Odessa American - 12/7/2023

Dec. 7—A CDC food safety alert regarding an outbreak of Salmonella infections linked to cantaloupes has been updated.

Key Points

Since the last update November 30, 2023, an additional 113 people infected with this outbreak strain of Salmonella have been reported from four additional states, resulting in a total case count of 230 people from 38 states. An additional death has also been reported from Oregon.

Interviews with sick people and laboratory findings continue to show that cantaloupes are making people in this outbreak sick.

CDC is concerned about this outbreak because illnesses are severe with more than half hospitalized, and people in long-term care facilities and childcare centers have gotten sick.

— 24 people resided in long-term care facilities and 23 children attended childcare centers before they got sick.

CDC advises facilities that care for people who are at higher risk for severe illness to not serve cantaloupes that may be contaminated. This includes recalled cantaloupes and cantaloupe that was supplied pre-cut if the brand of whole cantaloupes used are not known.

What You Should Do

— Do not eat pre-cut cantaloupes if you don't know whether Malichita or Rudy brand cantaloupes were used.

— Do not eat any recalled whole or pre-cut cantaloupe products.

— Wash items and surfaces that may have touched the cantaloupe using hot soapy water or a dishwasher.

— All cantaloupe recalls are listed on FDA's cantaloupe recall website.

Salmonella Symptoms

— Most people infected with Salmonella experience diarrhea, fever, and stomach cramps.

Symptoms usually start 6 hours to 6 days after swallowing the bacteria.

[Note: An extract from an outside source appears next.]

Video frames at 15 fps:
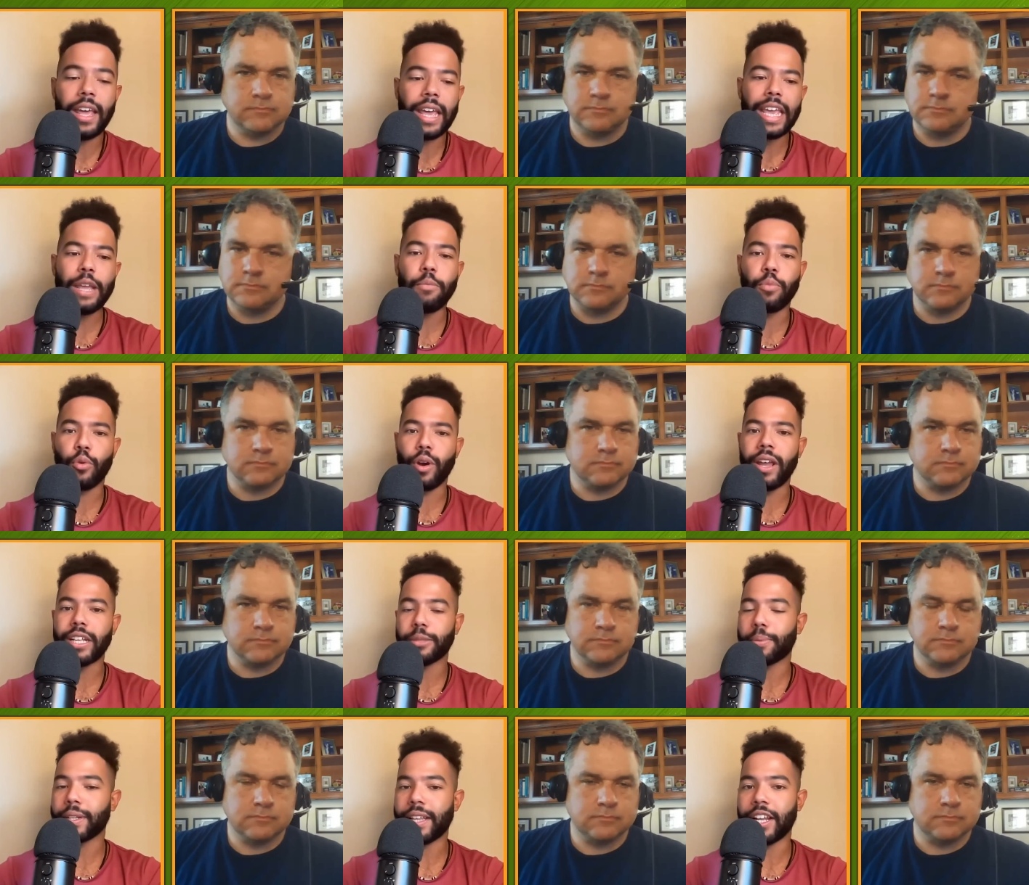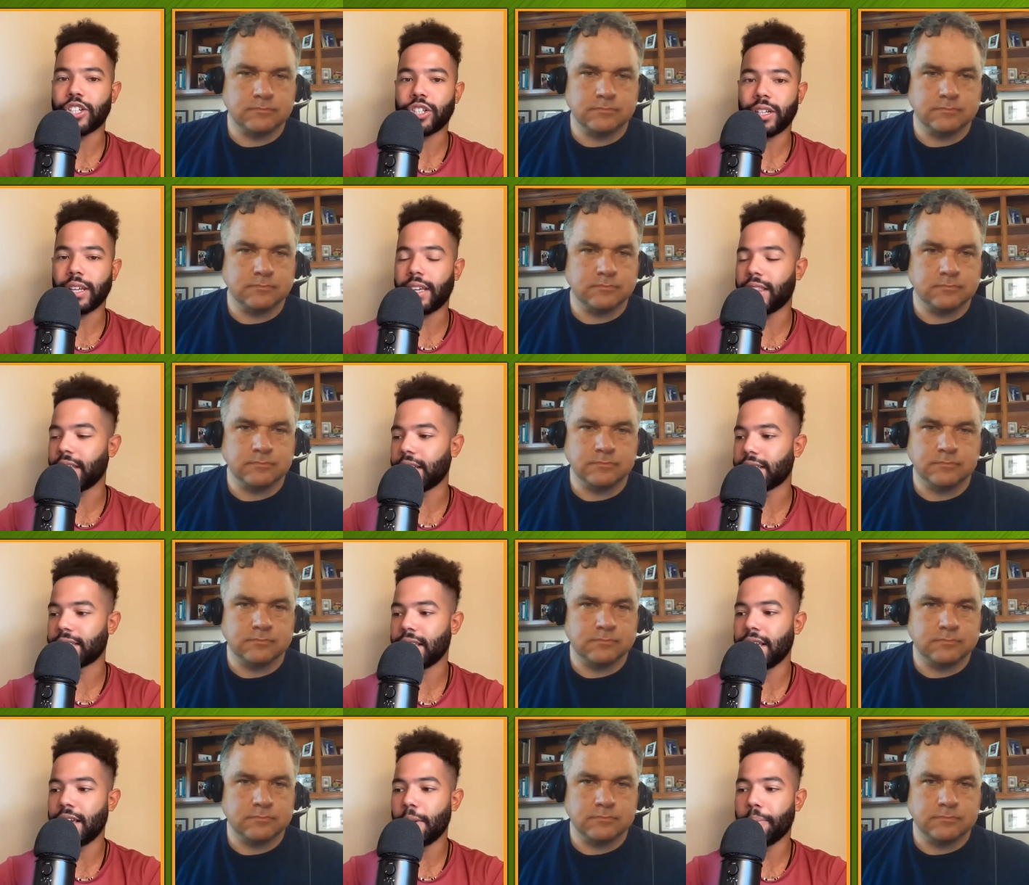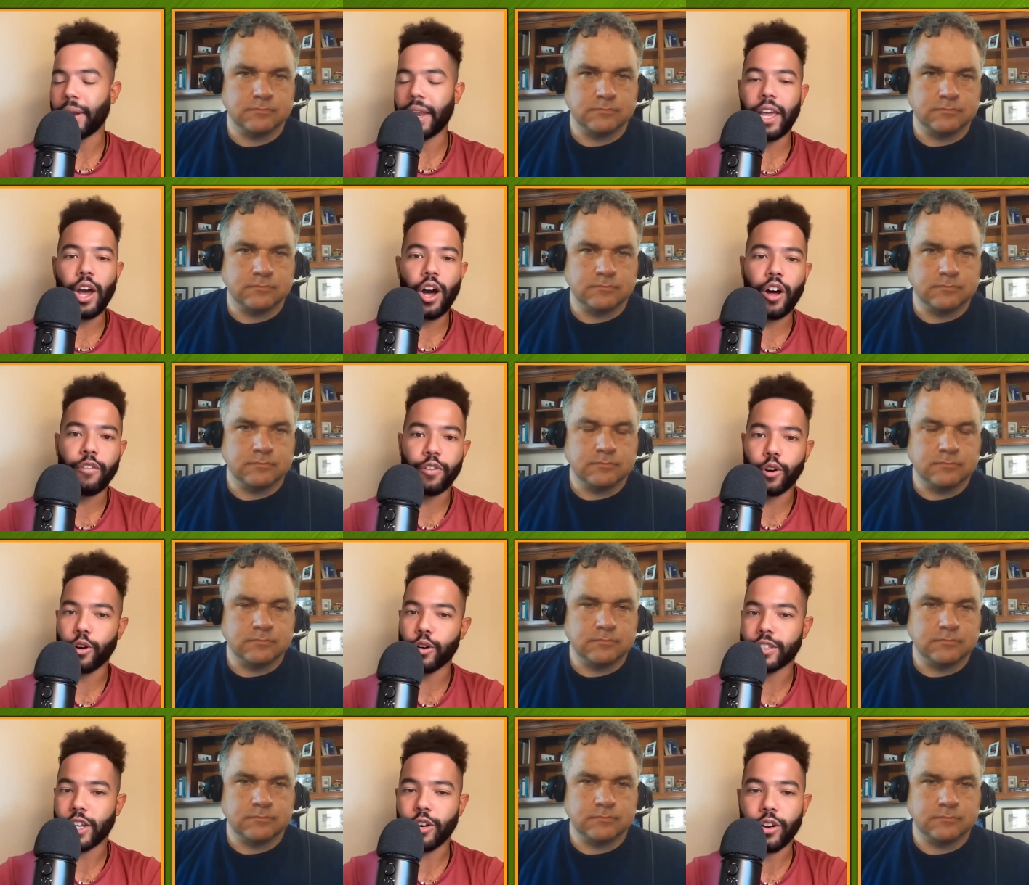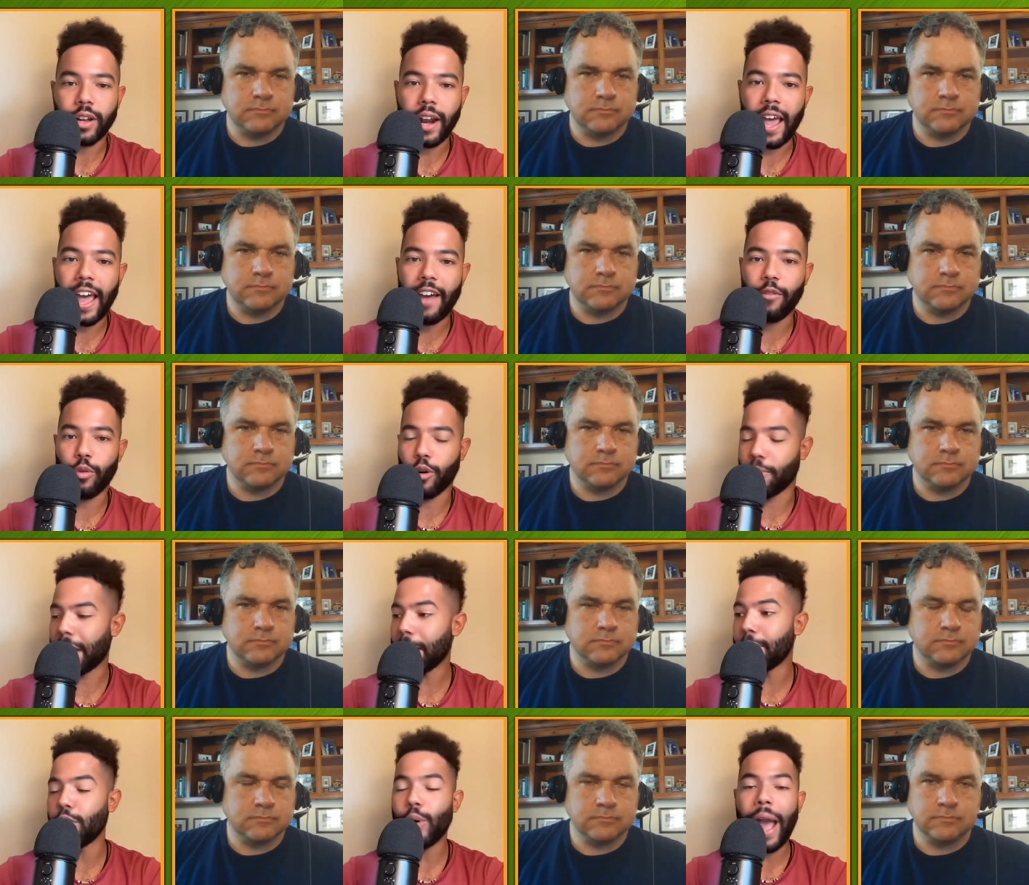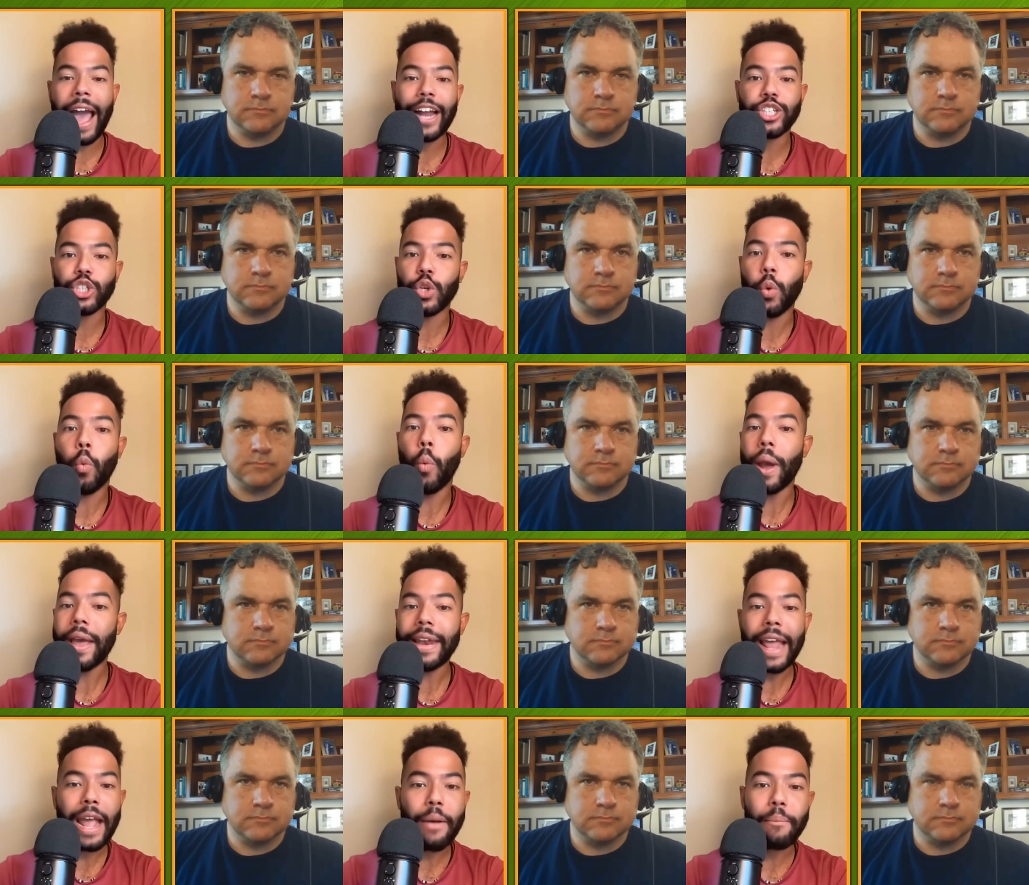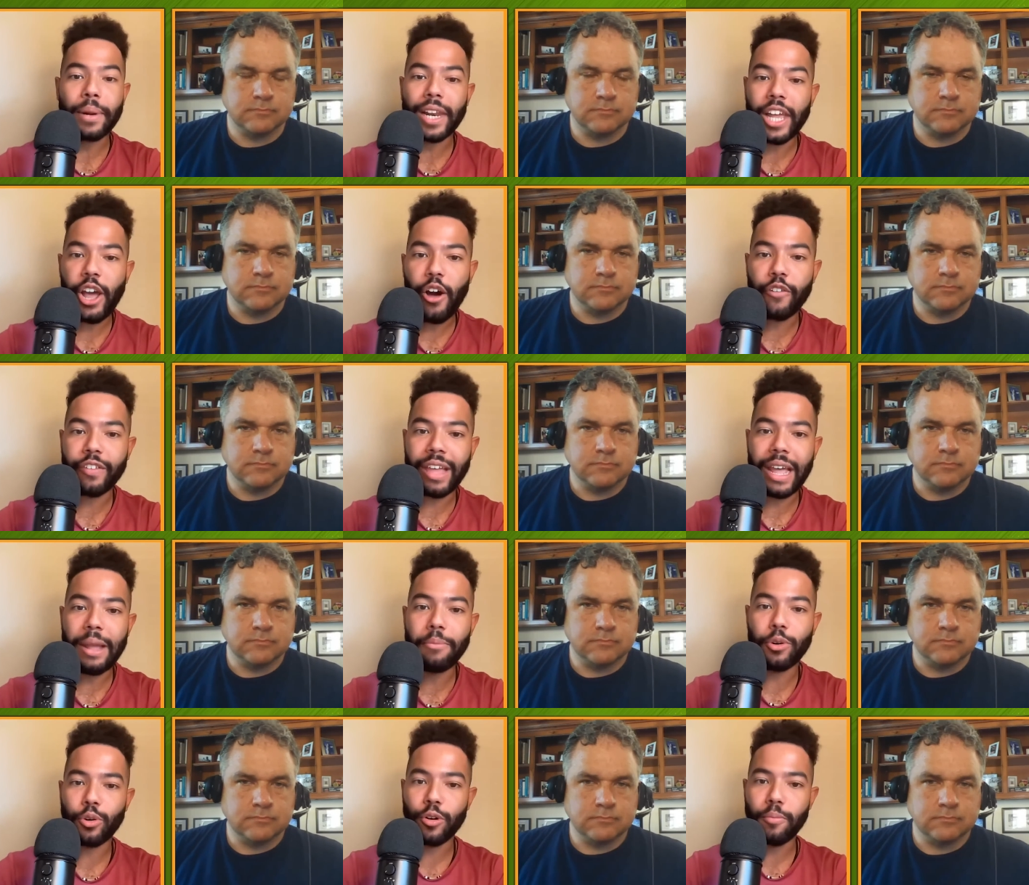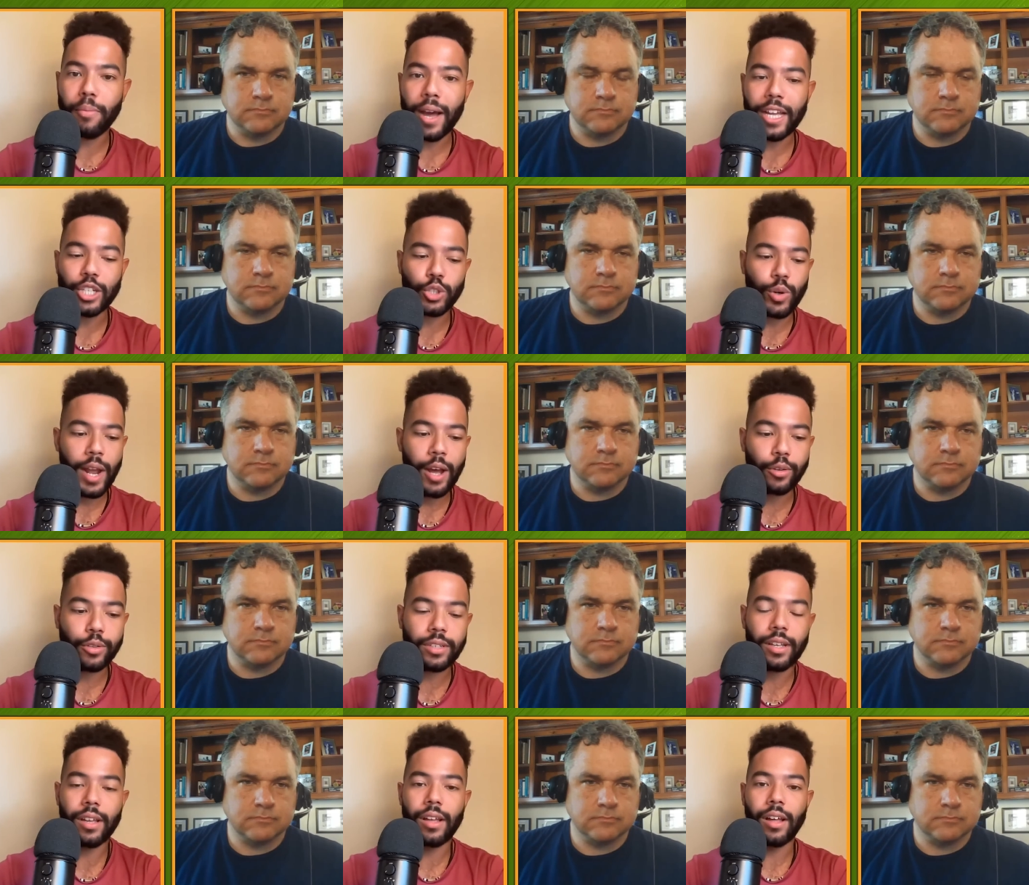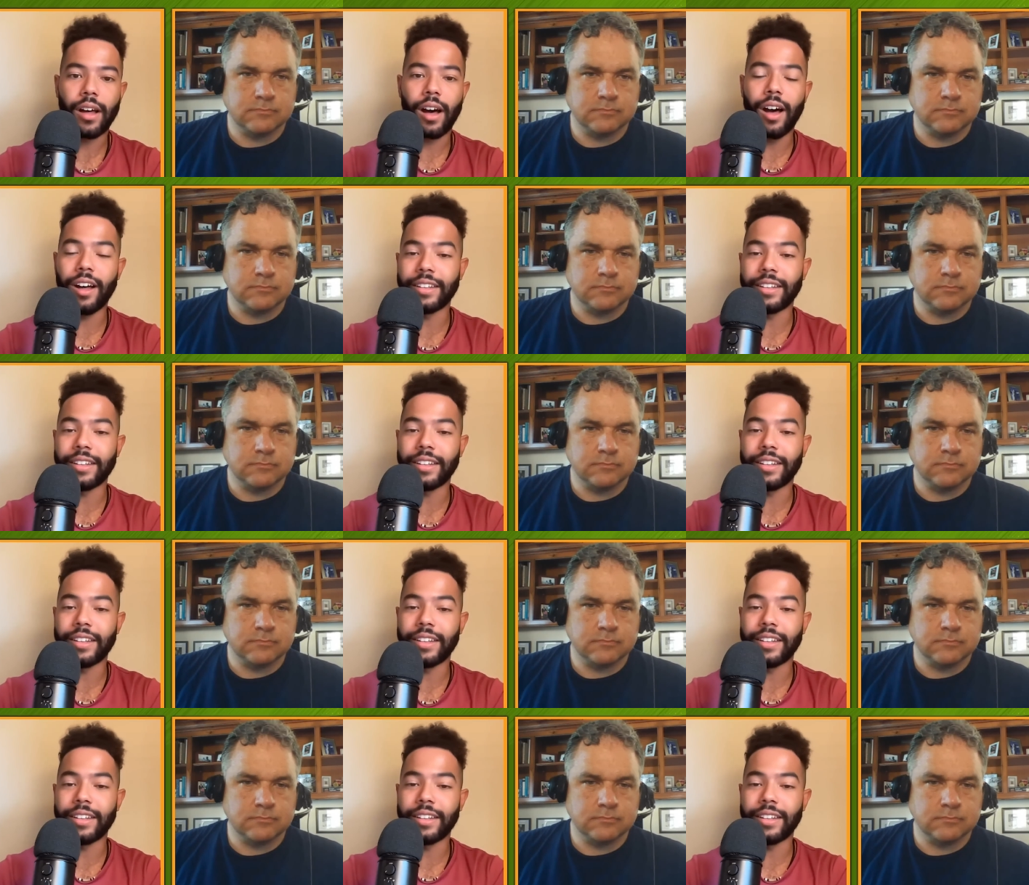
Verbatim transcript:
Speaker 1: he breaks potentially this playoff curse that you're going to have where maybe you actually win a playoff game during Mike Trout's uh,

Most people recover without treatment after 4 to 7 days.

— Some people—especially children younger than 5 years, adults 65 years and older, and people with weakened immune systems—may experience more severe illnesses that require medical treatment or hospitalization.

— For more information about Salmonella, see the Salmonella Questions and Answers page.

If you have questions about cases in a particular state, please call that state's health department.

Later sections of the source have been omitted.